Beneath this line are entries. Copy the range from the line with "Video frames at 10" to the line with "Verbatim transcript: 或者用过 Medicaid 的呀，等等啊，这样，", ends included, exactly; leave pictures out.
BEGIN SUPPLIED MATERIAL
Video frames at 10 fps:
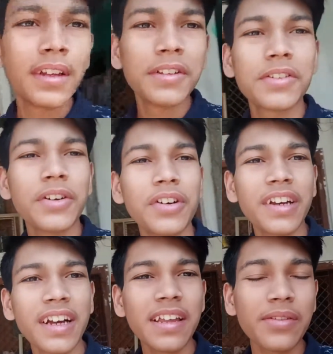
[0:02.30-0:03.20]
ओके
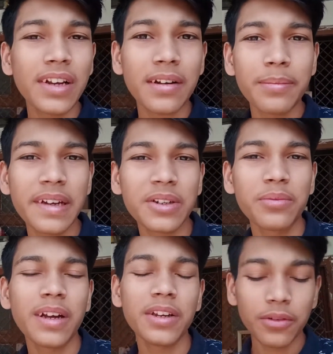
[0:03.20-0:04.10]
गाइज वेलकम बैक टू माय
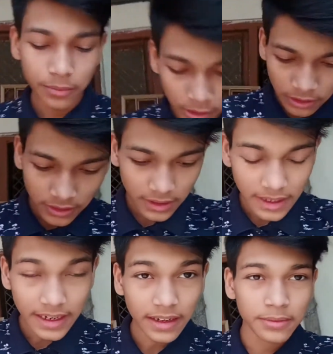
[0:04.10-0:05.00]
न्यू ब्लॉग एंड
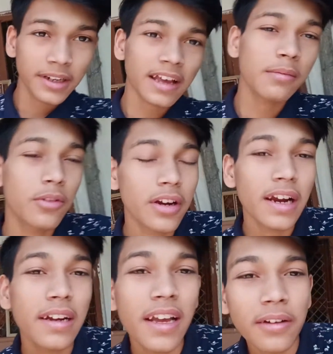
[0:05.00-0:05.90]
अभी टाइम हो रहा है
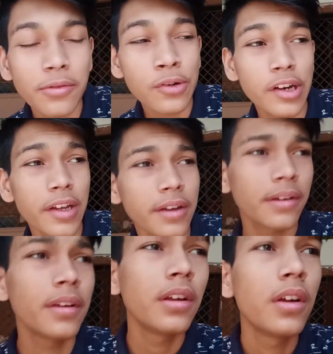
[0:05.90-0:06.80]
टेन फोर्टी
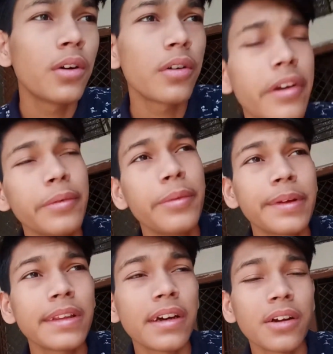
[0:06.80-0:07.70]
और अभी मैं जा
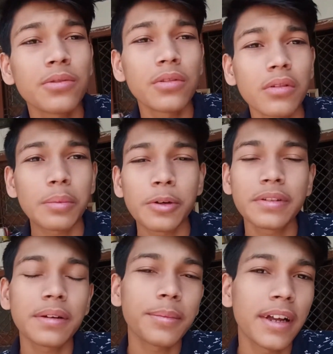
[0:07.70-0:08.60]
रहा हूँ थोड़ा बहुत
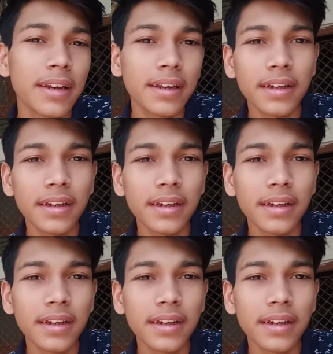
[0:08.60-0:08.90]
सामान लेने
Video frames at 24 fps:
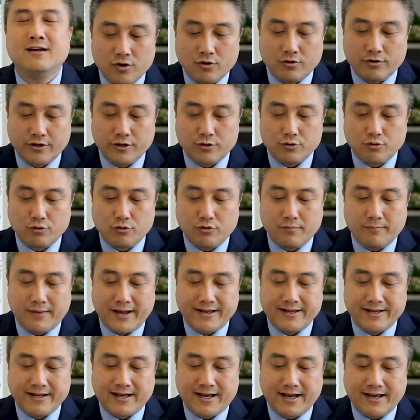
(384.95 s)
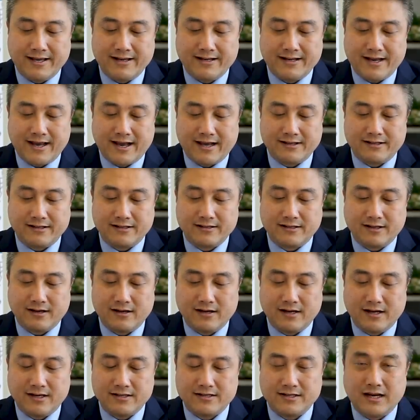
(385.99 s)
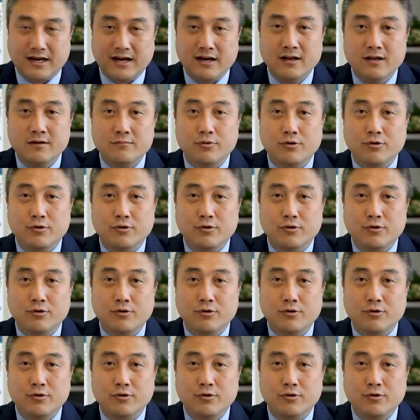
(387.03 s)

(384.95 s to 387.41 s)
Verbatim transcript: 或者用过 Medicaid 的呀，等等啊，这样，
END SUPPLIED MATERIAL
BEGIN SUPPLIED MATERIAL
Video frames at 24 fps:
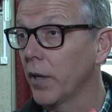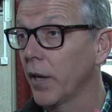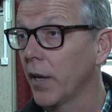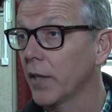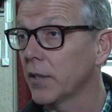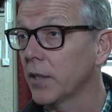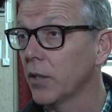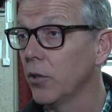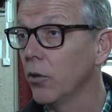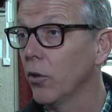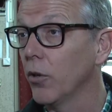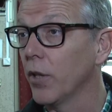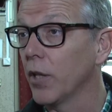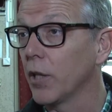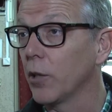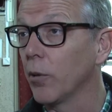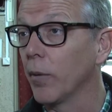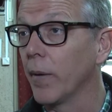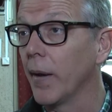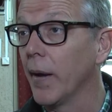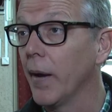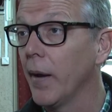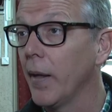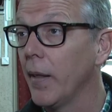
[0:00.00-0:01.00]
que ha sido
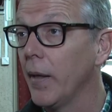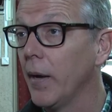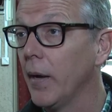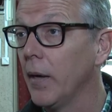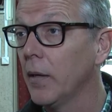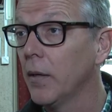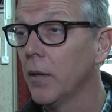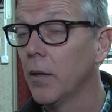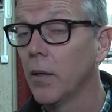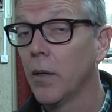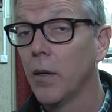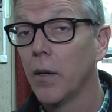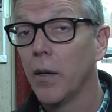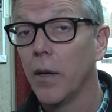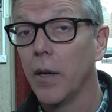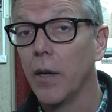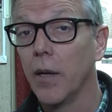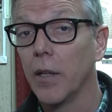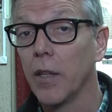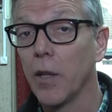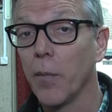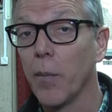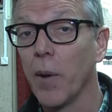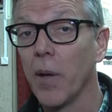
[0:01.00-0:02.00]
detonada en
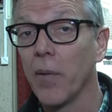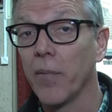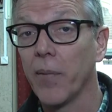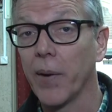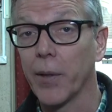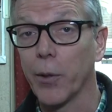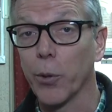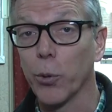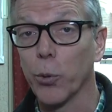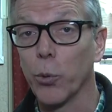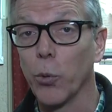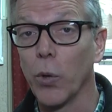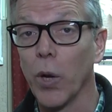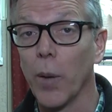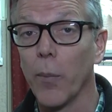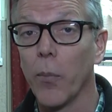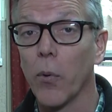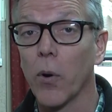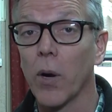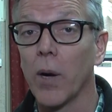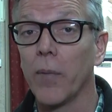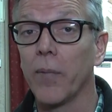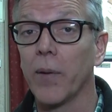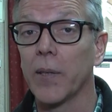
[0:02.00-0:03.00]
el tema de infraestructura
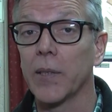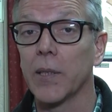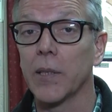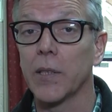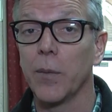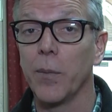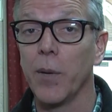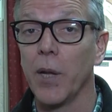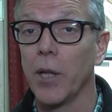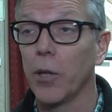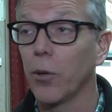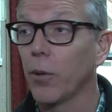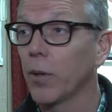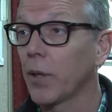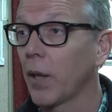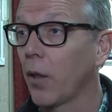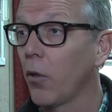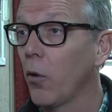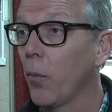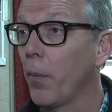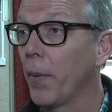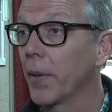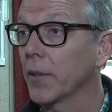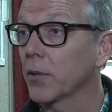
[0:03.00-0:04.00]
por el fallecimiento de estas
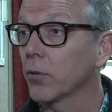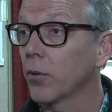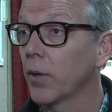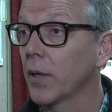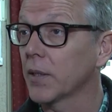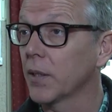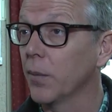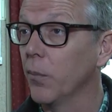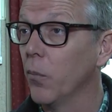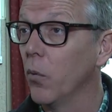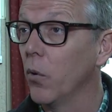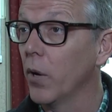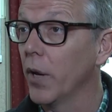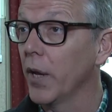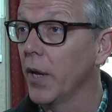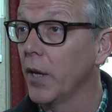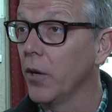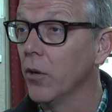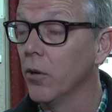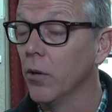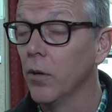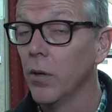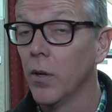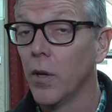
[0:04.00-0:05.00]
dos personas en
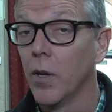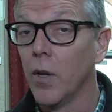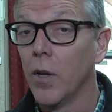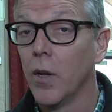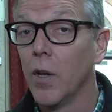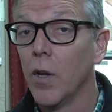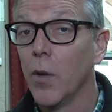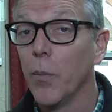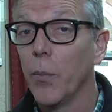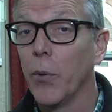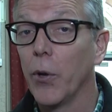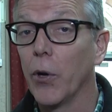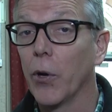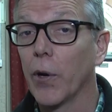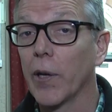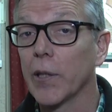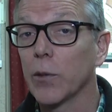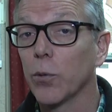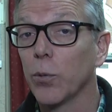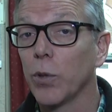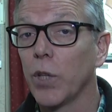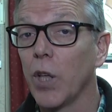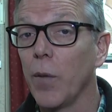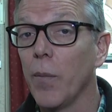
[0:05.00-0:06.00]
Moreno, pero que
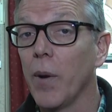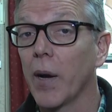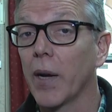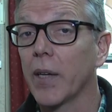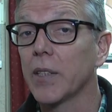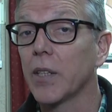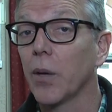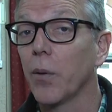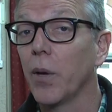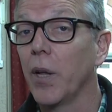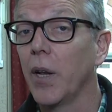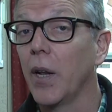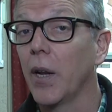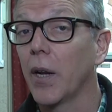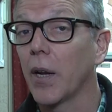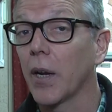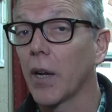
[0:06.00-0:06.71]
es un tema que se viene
END SUPPLIED MATERIAL
BEGIN SUPPLIED MATERIAL
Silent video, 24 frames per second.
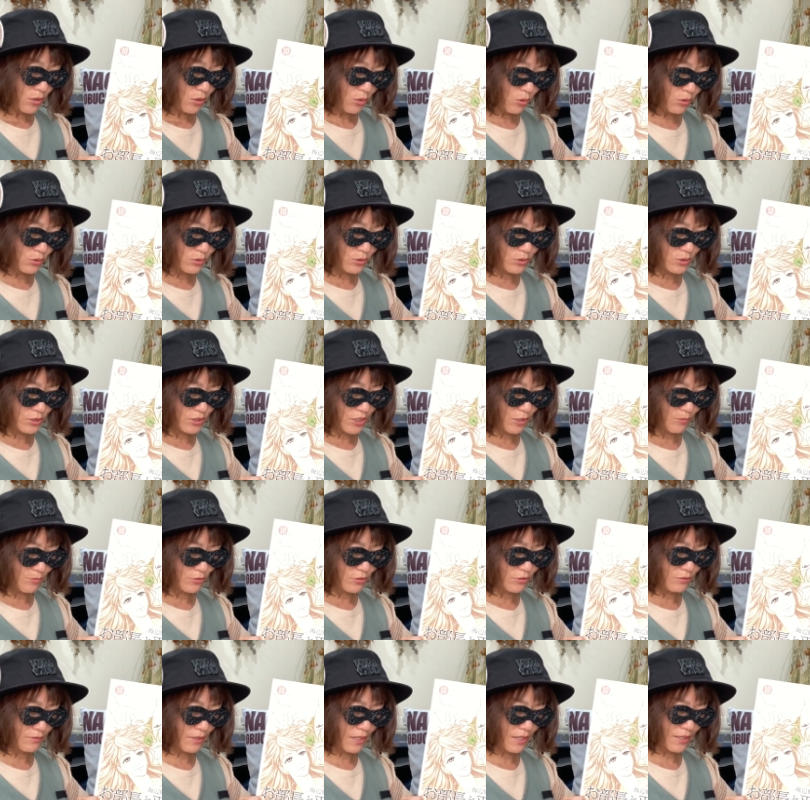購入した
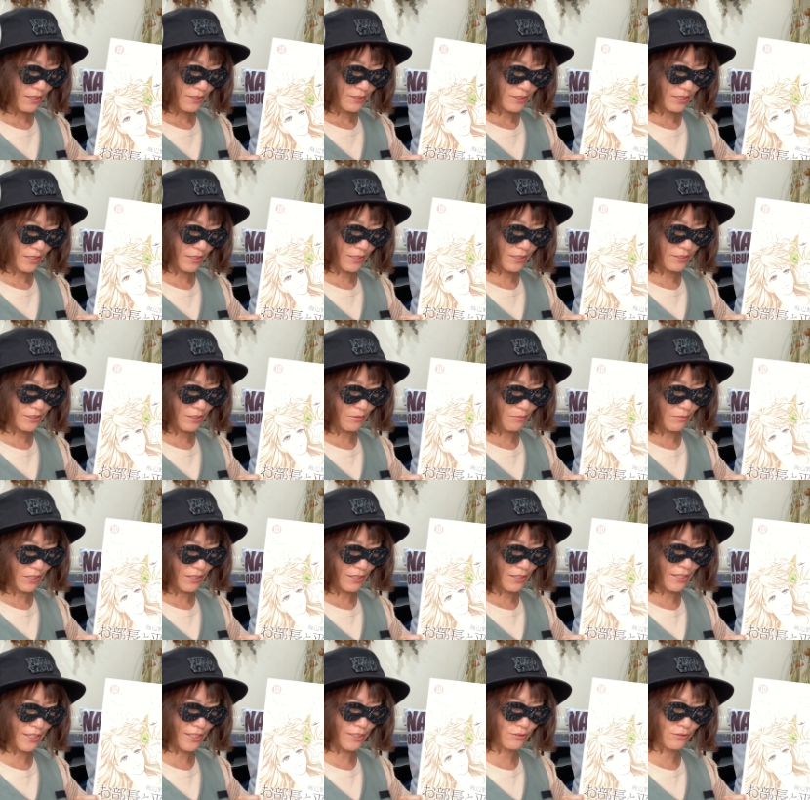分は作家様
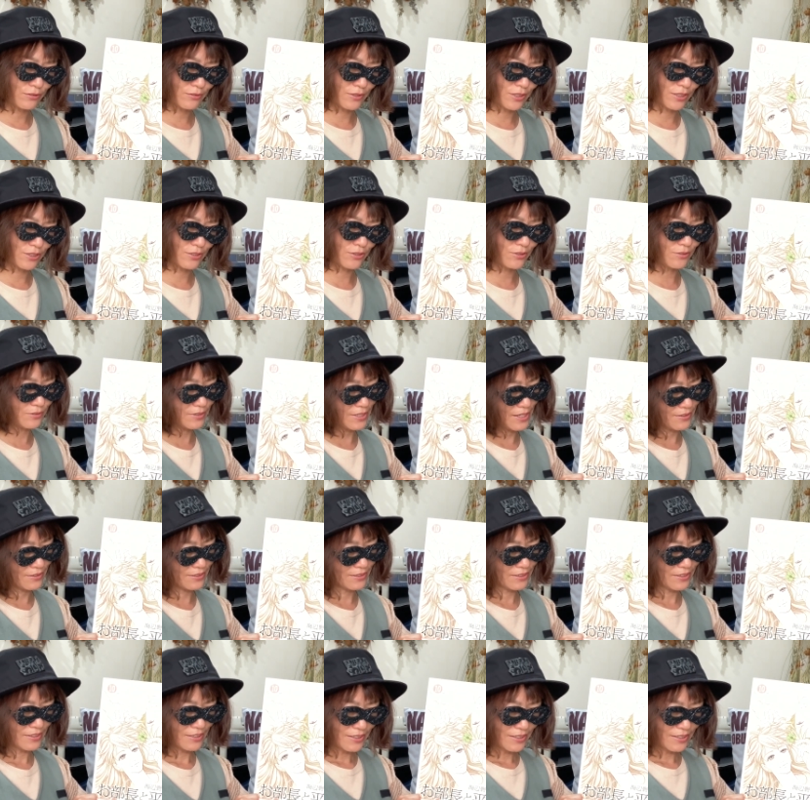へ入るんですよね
END SUPPLIED MATERIAL
ANSWER BELOW
Video frames at 10 fps:
[0:02.30-0:03.20]
ओके
[0:03.20-0:04.10]
गाइज वेलकम बैक टू माय
[0:04.10-0:05.00]
न्यू ब्लॉग एंड
[0:05.00-0:05.90]
अभी टाइम हो रहा है
[0:05.90-0:06.80]
टेन फोर्टी
[0:06.80-0:07.70]
और अभी मैं जा
[0:07.70-0:08.60]
रहा हूँ थोड़ा बहुत
[0:08.60-0:08.90]
सामान लेने
Video frames at 24 fps:
(384.95 s)
(385.99 s)
(387.03 s)

(384.95 s to 387.41 s)
Verbatim transcript: 或者用过 Medicaid 的呀，等等啊，这样，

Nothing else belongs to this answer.